Let $Y$ be a vector and $Y_{i}$ and be a subgroup of $Y$ and we have $I$ subgroups, then
$Var_{T}(Y)=Var_{W}(Y)+Var_{B}(Y)$ with
$Var_{W}=\sum_{i=1}^{I}\frac{1}{n_{i}}*Var(Y_{i})$ and $Var_{B}=\sum_{i=1}^{I}\frac{1}{n_{i}}(Mean(Y_{i})-Mean(Y))^{2}$, where $n_{i}$ is the size of group $i$.
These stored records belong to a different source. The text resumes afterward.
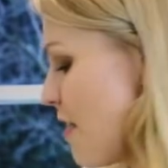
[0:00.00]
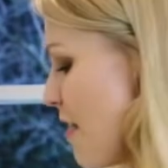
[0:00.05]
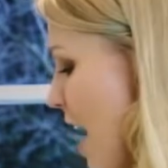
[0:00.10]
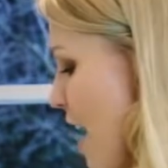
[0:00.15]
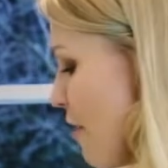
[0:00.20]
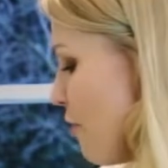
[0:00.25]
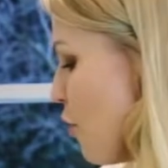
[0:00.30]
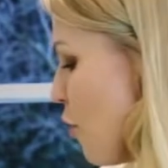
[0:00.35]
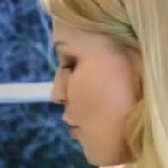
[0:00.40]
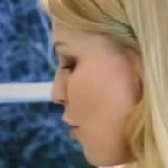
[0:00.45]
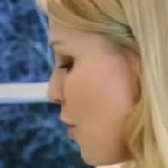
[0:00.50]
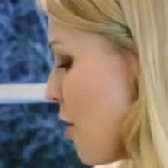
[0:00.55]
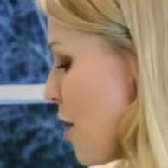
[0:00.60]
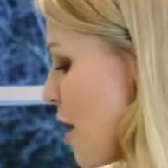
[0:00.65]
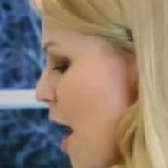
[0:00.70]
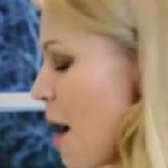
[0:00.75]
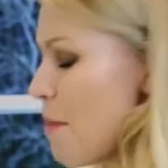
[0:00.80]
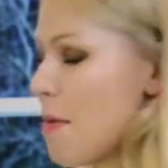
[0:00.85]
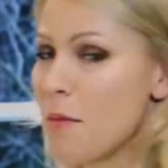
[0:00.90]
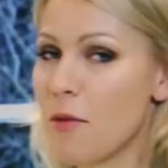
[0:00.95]
and therefore
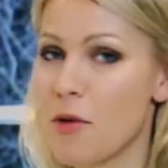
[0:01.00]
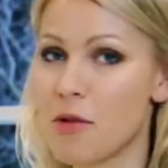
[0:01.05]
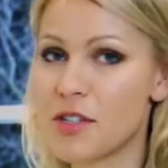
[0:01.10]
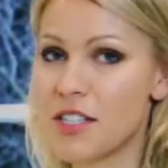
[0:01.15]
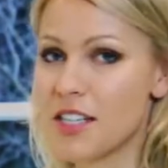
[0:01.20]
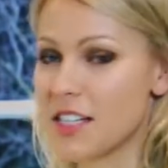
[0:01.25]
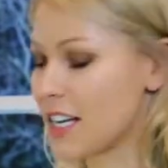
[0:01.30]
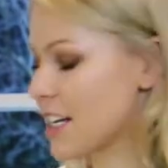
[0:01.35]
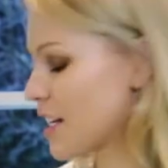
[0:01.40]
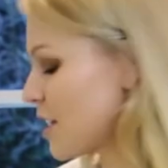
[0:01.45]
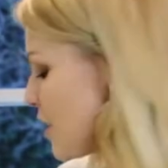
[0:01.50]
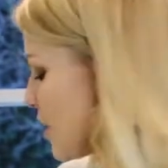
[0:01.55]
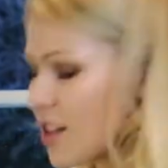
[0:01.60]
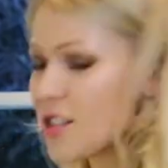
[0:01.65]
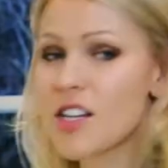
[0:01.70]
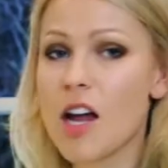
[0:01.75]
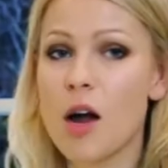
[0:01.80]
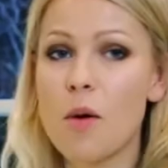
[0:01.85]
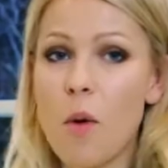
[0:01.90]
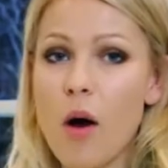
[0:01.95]
a bit more acidic.
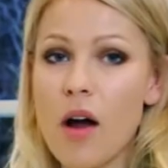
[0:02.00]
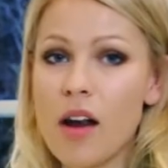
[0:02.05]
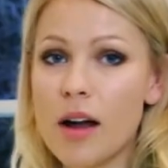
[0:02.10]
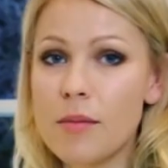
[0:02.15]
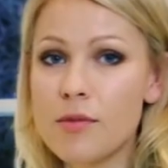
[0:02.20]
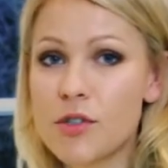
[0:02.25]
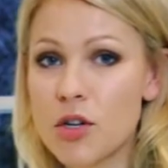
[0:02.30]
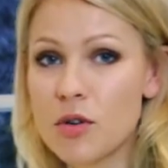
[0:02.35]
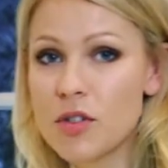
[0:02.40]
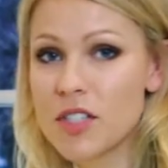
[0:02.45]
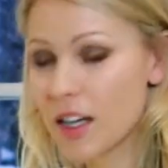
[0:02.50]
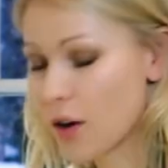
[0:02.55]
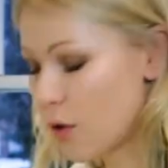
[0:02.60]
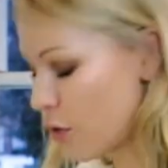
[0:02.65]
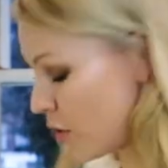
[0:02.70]
So while I'm juicing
According to Cowell (2011: 74) "Measuring inequality", the coefficient of variation can likewise be decomposed into within- and between-group components.
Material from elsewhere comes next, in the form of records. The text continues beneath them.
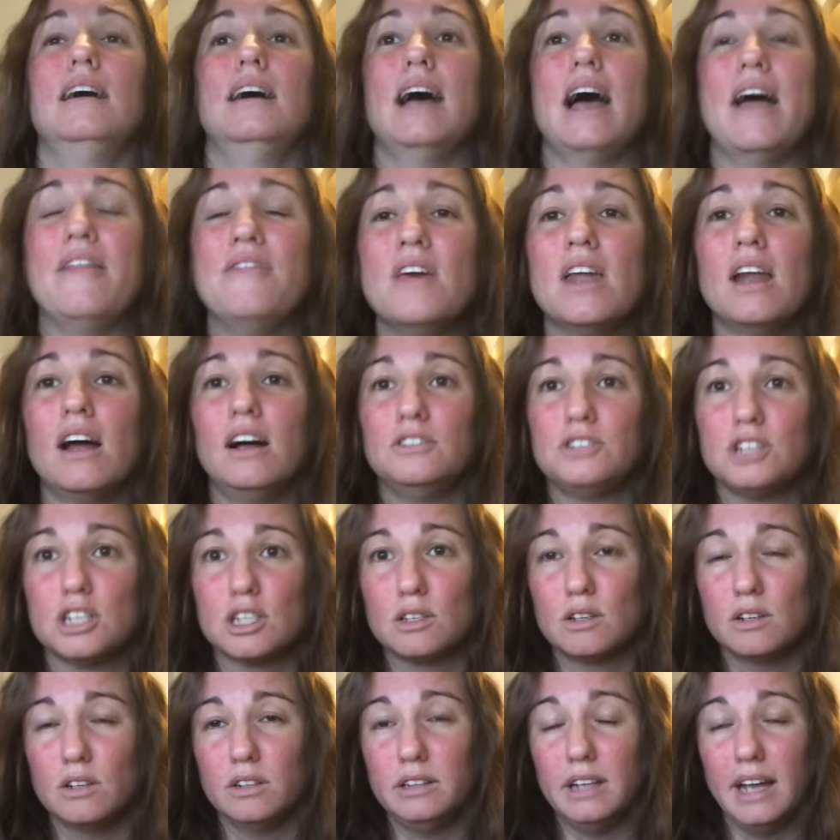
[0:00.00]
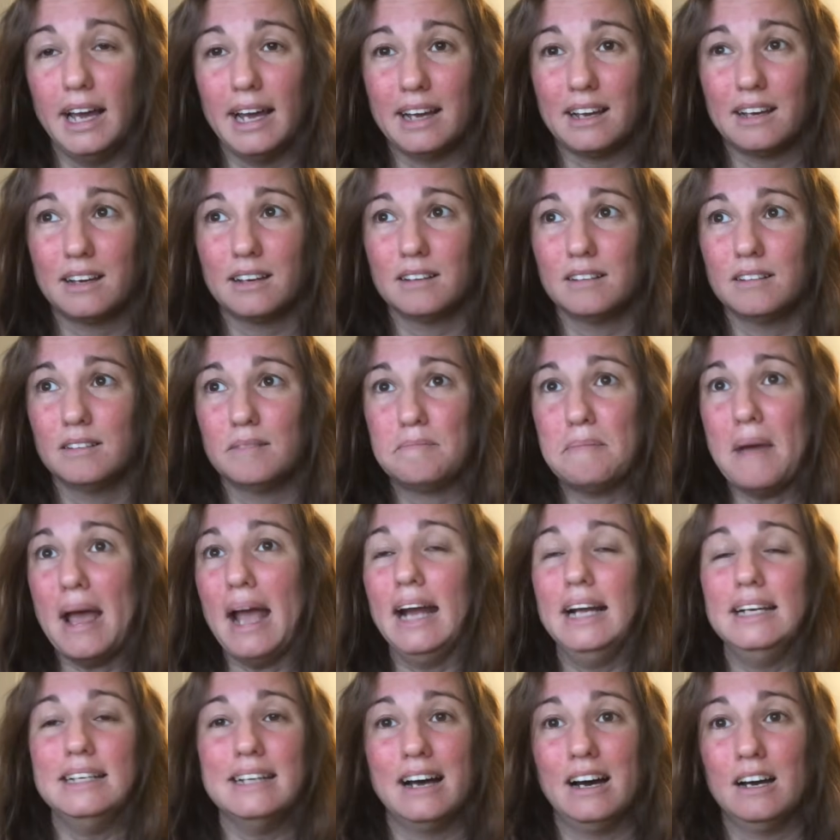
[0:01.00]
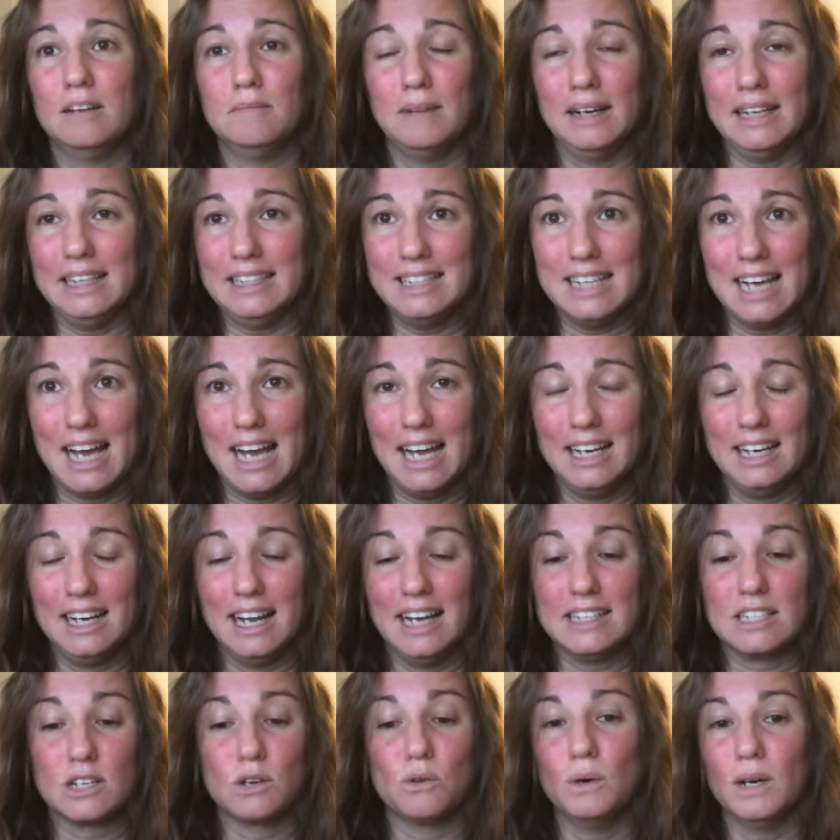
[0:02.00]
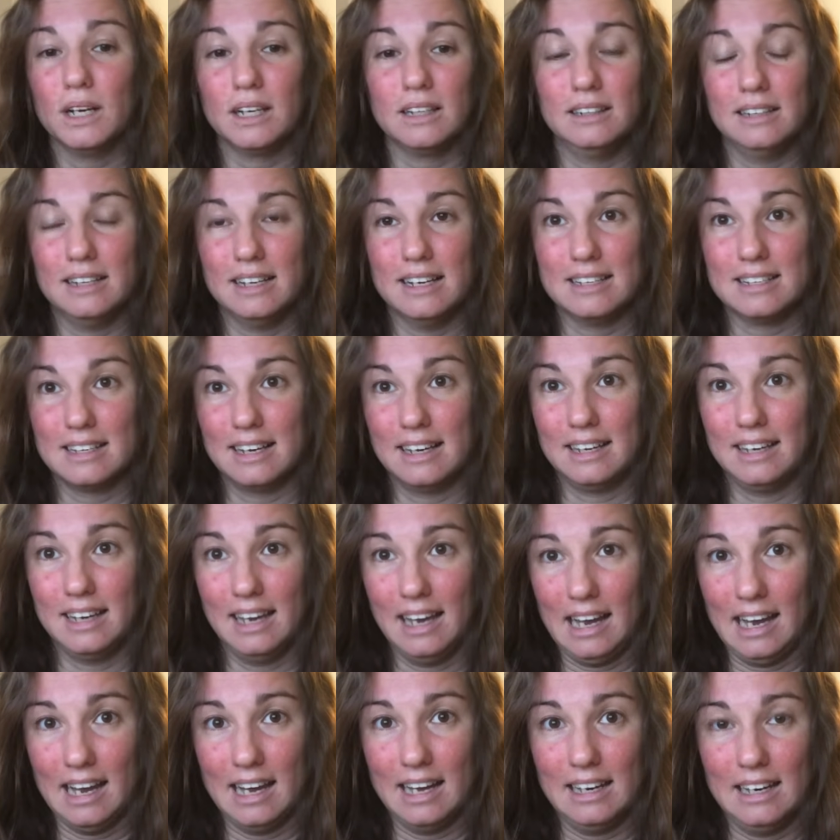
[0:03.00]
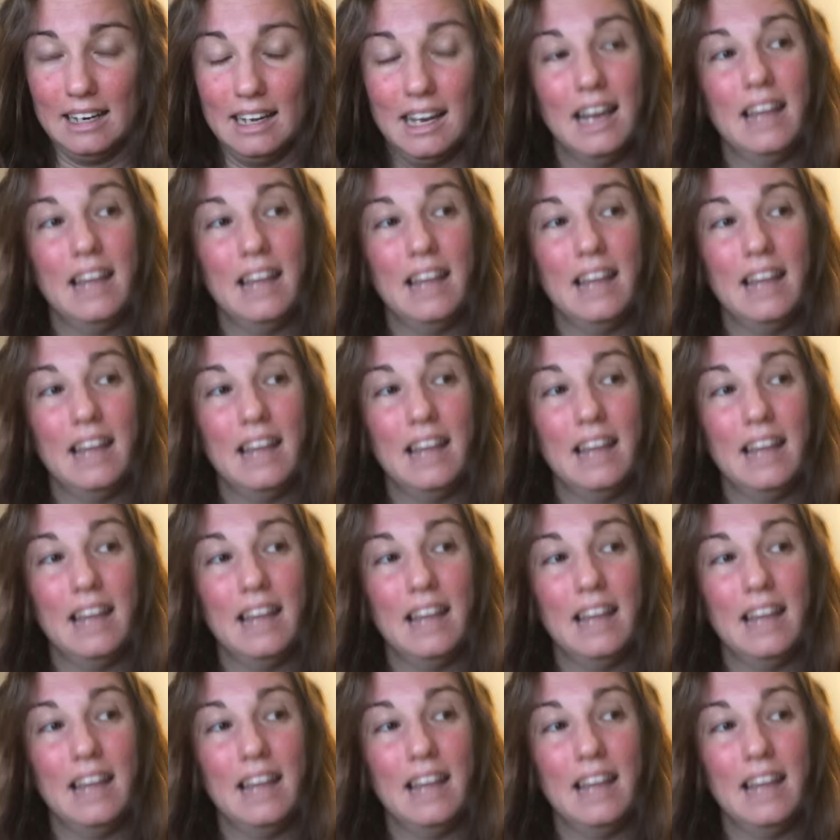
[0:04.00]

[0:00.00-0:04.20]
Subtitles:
And then I'll just like pay down my debt as quickly as I can.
However, when I decompose the CV like this:
$CV_{W}=\sum_{i=1}^{I}\frac{1}{n_{i}}*\frac{\sqrt{Var(Y_{i})}}{Mean(Y_{i})}$ and $CV_{B}=\sum_{i=1}^{I}\frac{1}{n_{i}}\frac{\sqrt{(Mean(Y_{i})-Mean(Y))^{2}}}{Mean(Y)}$,
the sum of within- and between-group CV is not exactly the total coefficient of variation.
Here some R code to replicate the problem:
# Create data (three groups)
set.seed(1)
n <- 10000
y1 <- rnorm(n, 10, 10)
y2 <- rnorm(n, 1000, 5)
y3 <- rnorm(n, 30, 1)
y <- c(y1, y2, y3)
# Variance
var_w <- 1/3*var(y1)+1/3*var(y2)+1/3*var(y3)
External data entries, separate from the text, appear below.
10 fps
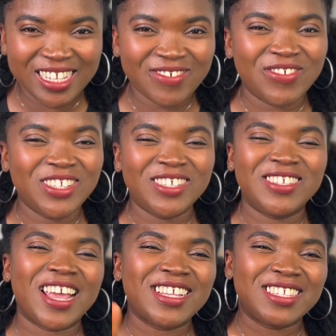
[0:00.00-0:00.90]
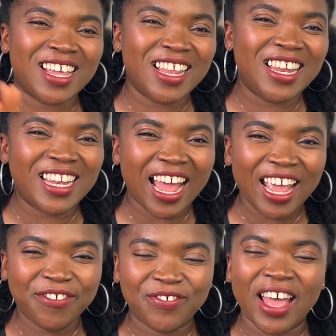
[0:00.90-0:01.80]
We want you to excel in
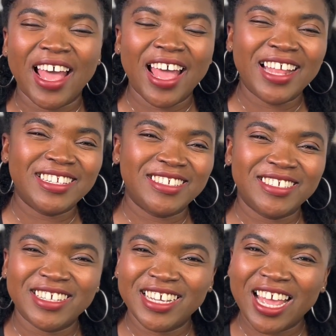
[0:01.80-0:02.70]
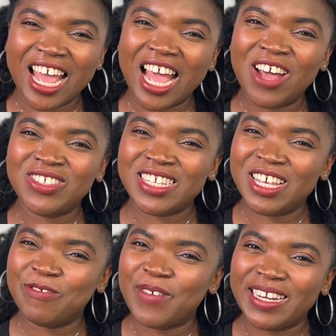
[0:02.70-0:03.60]
life. And I'll see
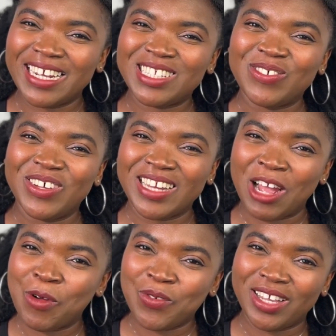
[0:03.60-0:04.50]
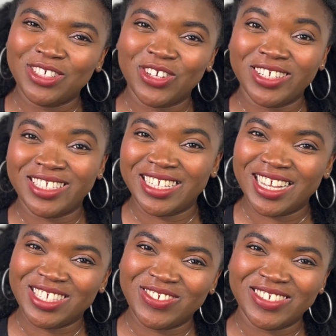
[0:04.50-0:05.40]
you in my next one. I hope you enjoyed
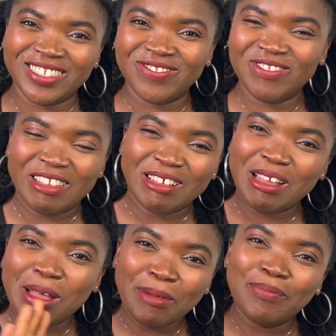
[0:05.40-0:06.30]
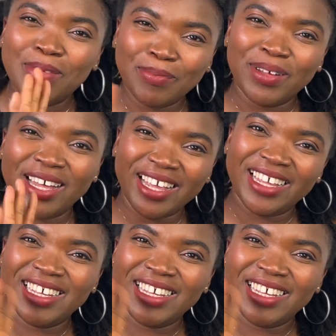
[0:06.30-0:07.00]
today's one. Bye-bye.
var_b <- var_b <- 1/3*(mean(y1)-mean(y))^2+1/3*(mean(y2)-mean(y))^2+1/3*(mean(y3)-mean(y))^2
var_w+var_b # 213538
var(y) # 213538
# Coefficient of variation
cv_y1 <- sqrt(var(y1))/mean(y1)
cv_y2 <- sqrt(var(y2))/mean(y2)
cv_y3 <- sqrt(var(y3))/mean(y3)
cv_w <- 1/3 *cv_y1 + 1/3*cv_y2 + 1/3 * cv_y3
cv_b <- sqrt(var_b)/mean(y)
cv_w+cv_b # 1.69
sqrt(var(y))/mean(y) # 1.33
The two values are close enough (also true for different distributions of Y) to make me think that there might be a simple correction factor.
How can I decompose the coefficient of variation into within- and between-group components?